People use reviews, a lot. Even while they’re shopping in brick and mortar stores they read online reviews. Probably you’re doing it too. I know I am.
Nearly 60 percent of online shoppers consult reviews prior to purchasing consumer electronics and 40 percent of online shoppers claimed that they would not even buy electronics without seeking reviews about the product online first.
Bottom line: Start gathering and showcasing reviews on your site.
If you sell commodity products and can’t get users to write many reviews, you might want to look into pulling reviews from an external site to have more of them.
Don’t delete negative reviews - they actually help sales if there are only a few of them.

Upsell, but watch where

Upselling and cross-selling will boost your average order size.

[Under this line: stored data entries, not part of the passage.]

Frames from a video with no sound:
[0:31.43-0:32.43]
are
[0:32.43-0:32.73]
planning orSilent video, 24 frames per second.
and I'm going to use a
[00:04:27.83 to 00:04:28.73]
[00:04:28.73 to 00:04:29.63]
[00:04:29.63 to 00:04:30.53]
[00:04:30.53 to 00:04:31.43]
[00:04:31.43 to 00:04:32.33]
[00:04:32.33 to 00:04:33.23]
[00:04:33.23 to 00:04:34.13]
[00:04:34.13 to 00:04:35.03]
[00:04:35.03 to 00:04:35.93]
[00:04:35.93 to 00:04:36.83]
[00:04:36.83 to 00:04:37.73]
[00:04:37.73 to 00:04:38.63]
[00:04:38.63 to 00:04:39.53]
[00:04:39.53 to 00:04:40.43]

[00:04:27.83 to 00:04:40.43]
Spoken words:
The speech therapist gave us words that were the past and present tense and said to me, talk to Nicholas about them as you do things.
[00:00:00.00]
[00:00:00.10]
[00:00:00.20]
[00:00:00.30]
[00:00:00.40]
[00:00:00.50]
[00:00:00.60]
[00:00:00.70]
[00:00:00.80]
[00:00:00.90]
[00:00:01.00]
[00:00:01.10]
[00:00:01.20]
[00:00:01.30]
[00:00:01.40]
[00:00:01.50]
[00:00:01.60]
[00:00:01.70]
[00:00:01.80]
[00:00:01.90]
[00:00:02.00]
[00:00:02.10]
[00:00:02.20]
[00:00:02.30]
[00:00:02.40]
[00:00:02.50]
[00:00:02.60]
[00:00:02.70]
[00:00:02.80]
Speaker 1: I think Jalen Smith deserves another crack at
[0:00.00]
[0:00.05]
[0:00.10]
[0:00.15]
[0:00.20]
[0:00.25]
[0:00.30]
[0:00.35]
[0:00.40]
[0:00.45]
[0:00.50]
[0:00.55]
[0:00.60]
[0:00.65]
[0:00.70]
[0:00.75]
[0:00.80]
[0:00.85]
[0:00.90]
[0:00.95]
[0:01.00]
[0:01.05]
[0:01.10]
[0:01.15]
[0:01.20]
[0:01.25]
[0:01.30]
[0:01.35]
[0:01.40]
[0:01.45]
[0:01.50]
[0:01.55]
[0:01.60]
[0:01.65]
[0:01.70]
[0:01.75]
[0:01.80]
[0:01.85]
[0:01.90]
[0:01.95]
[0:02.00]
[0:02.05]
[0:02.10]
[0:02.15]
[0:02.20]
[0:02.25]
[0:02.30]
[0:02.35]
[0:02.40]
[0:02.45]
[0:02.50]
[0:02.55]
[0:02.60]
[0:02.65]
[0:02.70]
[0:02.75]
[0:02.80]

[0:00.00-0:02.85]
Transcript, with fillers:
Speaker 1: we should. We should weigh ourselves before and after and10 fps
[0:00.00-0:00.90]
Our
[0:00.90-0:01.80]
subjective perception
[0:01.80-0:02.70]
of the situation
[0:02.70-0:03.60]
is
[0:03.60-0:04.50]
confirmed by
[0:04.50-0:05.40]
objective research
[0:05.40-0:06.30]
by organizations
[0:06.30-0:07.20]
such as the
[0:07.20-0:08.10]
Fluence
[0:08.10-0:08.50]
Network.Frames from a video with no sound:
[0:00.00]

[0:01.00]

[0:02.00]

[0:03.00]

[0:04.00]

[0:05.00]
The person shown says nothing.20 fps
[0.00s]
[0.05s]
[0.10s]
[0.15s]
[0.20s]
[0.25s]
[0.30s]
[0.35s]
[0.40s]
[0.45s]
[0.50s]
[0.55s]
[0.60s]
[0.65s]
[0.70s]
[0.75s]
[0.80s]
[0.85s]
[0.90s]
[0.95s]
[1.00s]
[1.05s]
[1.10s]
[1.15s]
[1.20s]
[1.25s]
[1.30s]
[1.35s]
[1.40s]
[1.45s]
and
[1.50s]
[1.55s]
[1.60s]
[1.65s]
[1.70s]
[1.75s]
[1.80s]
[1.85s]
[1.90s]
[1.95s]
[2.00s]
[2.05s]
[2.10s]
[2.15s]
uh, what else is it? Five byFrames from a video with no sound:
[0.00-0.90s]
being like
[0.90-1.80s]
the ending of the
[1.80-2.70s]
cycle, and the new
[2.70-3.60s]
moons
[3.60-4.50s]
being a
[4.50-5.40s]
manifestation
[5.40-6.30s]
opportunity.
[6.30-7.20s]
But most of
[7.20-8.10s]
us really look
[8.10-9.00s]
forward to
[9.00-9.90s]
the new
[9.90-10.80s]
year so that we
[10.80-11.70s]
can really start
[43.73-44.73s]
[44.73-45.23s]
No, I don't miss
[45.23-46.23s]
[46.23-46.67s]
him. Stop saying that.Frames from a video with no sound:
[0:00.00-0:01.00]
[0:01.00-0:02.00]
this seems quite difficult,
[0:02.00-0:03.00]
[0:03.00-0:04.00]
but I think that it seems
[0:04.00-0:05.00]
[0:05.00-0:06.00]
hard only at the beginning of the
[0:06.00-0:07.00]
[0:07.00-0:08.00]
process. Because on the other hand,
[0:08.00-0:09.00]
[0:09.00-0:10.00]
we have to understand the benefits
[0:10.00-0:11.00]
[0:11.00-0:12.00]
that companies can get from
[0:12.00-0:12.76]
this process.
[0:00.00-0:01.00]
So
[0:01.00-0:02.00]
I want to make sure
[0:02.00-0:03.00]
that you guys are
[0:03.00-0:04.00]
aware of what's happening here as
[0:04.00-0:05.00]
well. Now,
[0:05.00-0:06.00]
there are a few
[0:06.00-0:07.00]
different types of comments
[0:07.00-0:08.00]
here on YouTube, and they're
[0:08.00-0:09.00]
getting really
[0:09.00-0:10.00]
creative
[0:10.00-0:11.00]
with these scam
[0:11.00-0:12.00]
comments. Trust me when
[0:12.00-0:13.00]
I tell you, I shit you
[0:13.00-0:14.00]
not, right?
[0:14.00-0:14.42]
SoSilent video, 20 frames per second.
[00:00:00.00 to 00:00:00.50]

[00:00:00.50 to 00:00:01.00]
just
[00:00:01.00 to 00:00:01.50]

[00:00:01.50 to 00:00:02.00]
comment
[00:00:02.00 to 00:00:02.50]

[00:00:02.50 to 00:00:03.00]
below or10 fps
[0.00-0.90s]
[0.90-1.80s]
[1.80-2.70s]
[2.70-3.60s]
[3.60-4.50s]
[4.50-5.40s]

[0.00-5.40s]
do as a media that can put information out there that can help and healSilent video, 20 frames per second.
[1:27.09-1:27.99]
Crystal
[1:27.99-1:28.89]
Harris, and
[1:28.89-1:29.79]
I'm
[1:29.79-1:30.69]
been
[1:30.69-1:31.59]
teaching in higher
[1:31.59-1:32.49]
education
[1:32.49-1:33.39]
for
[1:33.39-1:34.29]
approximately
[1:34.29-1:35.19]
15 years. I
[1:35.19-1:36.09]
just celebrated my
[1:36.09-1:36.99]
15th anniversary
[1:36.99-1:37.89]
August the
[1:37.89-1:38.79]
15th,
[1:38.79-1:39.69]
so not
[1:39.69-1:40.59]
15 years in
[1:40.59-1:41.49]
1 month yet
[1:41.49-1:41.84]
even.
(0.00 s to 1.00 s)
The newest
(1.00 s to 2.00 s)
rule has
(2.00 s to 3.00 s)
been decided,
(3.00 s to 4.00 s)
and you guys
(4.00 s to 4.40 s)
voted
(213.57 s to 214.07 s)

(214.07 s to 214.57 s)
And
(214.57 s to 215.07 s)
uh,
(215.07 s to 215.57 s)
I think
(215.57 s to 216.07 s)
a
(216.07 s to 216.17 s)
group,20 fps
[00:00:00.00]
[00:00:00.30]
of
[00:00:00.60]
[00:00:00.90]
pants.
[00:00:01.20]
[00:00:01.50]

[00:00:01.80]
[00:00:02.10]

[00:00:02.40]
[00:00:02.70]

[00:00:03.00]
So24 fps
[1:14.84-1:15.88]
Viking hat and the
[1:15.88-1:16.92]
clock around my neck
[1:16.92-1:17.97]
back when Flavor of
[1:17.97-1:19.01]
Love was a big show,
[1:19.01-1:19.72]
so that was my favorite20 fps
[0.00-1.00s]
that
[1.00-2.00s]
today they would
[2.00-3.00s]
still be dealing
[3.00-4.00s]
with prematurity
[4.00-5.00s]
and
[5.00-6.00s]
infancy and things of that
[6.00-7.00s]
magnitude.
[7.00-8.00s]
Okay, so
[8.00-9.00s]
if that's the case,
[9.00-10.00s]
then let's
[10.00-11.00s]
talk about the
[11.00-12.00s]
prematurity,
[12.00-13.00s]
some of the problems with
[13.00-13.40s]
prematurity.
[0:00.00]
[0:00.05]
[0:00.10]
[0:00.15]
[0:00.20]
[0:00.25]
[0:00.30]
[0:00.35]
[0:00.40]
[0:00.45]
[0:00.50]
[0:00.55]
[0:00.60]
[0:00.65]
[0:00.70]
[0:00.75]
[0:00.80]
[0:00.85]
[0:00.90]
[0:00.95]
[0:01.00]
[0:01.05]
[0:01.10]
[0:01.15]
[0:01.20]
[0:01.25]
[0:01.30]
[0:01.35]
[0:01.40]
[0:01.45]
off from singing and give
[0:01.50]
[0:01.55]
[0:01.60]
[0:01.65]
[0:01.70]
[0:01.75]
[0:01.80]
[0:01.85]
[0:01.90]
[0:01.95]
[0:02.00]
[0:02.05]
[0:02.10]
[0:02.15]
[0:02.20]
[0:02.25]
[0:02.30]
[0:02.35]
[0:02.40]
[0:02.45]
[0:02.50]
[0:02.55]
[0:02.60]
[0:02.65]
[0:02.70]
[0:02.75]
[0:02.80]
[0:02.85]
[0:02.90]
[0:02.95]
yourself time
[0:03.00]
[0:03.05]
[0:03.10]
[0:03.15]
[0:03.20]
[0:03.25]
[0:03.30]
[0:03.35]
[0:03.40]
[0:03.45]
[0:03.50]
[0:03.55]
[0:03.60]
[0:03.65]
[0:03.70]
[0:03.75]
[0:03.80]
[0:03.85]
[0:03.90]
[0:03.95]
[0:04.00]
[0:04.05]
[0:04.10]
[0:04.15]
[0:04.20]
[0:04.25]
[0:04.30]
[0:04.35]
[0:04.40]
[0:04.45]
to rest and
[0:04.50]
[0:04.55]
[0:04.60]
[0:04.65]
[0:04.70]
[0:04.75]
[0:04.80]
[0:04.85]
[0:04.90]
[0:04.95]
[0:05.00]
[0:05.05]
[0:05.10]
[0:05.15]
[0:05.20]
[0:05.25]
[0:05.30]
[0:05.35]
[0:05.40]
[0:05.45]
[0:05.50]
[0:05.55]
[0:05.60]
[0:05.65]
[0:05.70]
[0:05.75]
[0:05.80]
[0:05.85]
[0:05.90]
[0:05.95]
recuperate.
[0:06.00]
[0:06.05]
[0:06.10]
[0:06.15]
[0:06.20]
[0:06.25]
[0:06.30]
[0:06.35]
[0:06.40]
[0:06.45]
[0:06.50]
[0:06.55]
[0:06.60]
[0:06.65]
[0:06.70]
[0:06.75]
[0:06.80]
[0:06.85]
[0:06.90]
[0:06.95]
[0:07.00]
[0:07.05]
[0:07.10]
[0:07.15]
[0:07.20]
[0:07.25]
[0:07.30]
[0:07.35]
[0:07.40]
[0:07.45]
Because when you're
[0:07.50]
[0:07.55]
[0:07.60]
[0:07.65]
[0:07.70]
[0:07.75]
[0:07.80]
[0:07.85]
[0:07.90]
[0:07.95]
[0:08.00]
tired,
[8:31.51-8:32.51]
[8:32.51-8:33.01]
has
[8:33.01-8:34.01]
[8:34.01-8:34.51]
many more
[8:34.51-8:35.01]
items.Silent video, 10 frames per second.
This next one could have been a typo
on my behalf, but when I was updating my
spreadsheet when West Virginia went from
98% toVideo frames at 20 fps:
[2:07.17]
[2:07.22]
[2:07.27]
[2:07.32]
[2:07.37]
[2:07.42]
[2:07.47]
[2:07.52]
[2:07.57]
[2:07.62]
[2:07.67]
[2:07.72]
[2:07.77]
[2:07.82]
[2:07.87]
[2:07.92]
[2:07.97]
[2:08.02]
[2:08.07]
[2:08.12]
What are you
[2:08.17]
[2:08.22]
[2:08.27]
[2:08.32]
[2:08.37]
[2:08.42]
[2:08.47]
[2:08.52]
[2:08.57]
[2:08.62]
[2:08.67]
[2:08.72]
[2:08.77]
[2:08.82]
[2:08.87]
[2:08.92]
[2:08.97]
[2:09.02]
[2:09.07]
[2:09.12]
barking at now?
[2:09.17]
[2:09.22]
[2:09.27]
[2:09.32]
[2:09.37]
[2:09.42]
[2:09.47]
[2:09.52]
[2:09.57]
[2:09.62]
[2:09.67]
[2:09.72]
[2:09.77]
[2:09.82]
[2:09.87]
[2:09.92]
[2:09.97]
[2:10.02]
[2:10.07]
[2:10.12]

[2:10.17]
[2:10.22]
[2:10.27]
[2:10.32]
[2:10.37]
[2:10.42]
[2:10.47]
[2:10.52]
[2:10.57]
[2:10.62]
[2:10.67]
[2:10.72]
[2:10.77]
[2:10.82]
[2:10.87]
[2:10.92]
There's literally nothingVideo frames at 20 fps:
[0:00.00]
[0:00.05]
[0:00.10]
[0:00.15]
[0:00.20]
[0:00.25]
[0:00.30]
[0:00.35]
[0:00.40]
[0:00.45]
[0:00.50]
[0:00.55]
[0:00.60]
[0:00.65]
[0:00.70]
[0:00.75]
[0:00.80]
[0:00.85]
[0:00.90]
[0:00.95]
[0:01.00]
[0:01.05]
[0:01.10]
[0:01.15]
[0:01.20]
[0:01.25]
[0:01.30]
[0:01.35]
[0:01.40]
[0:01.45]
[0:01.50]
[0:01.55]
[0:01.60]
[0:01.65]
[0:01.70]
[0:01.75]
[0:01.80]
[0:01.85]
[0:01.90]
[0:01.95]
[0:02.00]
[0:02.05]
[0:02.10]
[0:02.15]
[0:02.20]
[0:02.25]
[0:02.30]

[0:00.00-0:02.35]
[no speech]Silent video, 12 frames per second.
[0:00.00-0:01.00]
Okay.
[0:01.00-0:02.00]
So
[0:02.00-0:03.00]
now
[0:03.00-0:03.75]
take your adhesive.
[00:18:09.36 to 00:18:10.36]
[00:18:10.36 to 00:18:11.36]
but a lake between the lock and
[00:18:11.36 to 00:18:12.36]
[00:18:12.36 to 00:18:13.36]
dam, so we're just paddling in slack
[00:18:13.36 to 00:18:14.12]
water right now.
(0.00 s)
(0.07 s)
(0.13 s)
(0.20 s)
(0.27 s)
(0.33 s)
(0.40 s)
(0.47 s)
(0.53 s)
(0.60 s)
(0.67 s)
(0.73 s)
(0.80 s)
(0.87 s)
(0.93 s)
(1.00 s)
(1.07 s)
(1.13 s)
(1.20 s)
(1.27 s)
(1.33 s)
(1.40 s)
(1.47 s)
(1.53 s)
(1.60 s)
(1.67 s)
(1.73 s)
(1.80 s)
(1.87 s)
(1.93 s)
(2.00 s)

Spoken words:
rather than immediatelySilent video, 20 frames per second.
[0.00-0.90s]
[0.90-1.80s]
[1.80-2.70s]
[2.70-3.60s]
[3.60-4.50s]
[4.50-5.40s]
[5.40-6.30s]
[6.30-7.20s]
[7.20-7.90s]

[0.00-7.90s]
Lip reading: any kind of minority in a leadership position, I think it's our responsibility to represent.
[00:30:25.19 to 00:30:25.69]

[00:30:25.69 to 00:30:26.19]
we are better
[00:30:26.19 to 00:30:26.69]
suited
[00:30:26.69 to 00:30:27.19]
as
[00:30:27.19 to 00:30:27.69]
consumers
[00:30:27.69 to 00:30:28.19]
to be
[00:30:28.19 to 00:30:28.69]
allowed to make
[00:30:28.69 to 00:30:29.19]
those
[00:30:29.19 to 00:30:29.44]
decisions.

Apple knows this and immediately after adding an iPad to your cart, it tries to upsell you:

The rule of upselling is this: you only offer related products (Apple offers smart cover for iPad, and doesn’t try to sell you an iPod), and the offer must be at least 60% cheaper than the product they just added to their shopping cart.
So if they’re buying pants, upsell a belt.
Brick and mortar supermarkets will try to upsell you while you’re checking out (grab a candy bar while you wait). Online, don’t do it. Focus on getting them to check out.
Amazon gets it and never tries to upsell you during checkout. Placing the order is just one click away, now is not the time to distract me:

Clear, big calls to action

The user experience in your store needs to be smooth. Smooth in the sense that they should never have to look for something. It should always be obvious how things work.
If people need to look for “add to cart” or “checkout” buttons, you’re failing miserably. Those two are the most important buttons in your store. You want them big, bold and prominent. Avoid text links.
Patagonia’s “add to cart” button stands clearly out from the rest:
The wording and color of the button also matter, but you need to test it. Bigger buttons are better.
The North Face has buttons that stand out in the checkout screen, but I think they’re creating some confusion there. You must have hierarchy. The checkout button is more important than the “continue shopping” button, hence I’d make it bigger and make it first.
Here’s how Patagonia has solved this. This is better.

Offer back-ordering

Item out of stock? Too bad, no sale. Or still?
If you plan to re-stock the item within a predictable time or can have it custom made/ordered, offer a backorder option.
Wild Gems does this successfully:

Don’t copy Amazon (or other big brands)

What is permitted to Jupiter is not permitted to an ox.
The big guys have a huge advantage over you – they’re known. They don’t have to wrestle with trust and security issues like most small online stores. People are super confident that Amazon or Target will deliver the goods (and on time), have stuff in stock, accept returns and what not.
You still need to win customers’ trust. Don’t copy the big guys blindly. (10 more reasons why not).

Do user testing

Usability is your best friend. I strongly recommend you conduct user testing on your ecommerce site to find problems with your interface you might not be aware of. Give people some tasks (e.g. find X, and buy it), and have them comment out loud while they’re browsing your site. You either watch over their shoulder or watch the screen recording of it.
15 people will already discover 99% of the problems. Even testing one target user is better than testing none at all.
Usertesting.com and YouEye are some of the tools you can use for it.